The Genesis is not a filter, a lot of mains conditioners are just that and this is not a bad thing if it’s done well, in fact it’s just about the only way to get enough juice to a big power amp without cramping its style. Instead Genesis is a re-generator, a device that takes the power coming out of the wall and uses it to build an ‘optimised’ mains sine wave which is fed to the output sockets. Genesis can deliver up to 600 watts, which is enough to run four source components and/or a preamp; possibly some low power amps as well, but it’s designed for front end stuff first and foremost.

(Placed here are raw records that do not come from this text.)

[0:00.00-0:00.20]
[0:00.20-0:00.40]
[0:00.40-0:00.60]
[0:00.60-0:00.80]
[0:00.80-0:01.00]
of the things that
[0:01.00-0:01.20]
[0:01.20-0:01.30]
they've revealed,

Inside the substantial and elaborately isolated case, which many mistook for a power amplifier, lies about as much copper and heatsinking as you find in a power amp. This is a substantial device because it runs two independent generation cells as Isotek likes to call them. These create a cleaned up version of the incoming sine wave, which is then amplified by a 300 watt ‘generation engine’, effectively a class A/B amplifier. Isotek is keen to point out that Genesis works in a different way to most AC regenerators, because it doesn’t synthesise the mains by imposing a template frequency on it (50Hz in the UK) as that approach doesn’t remove distortion. Instead it builds a completely new sine wave at the desired frequency, which is then amplified and delivered via transformers with copper foil between primary and secondary outputs to stop any noise and distortion getting through. It’s designed to dramatically cut harmonic distortion (THD) on the mains.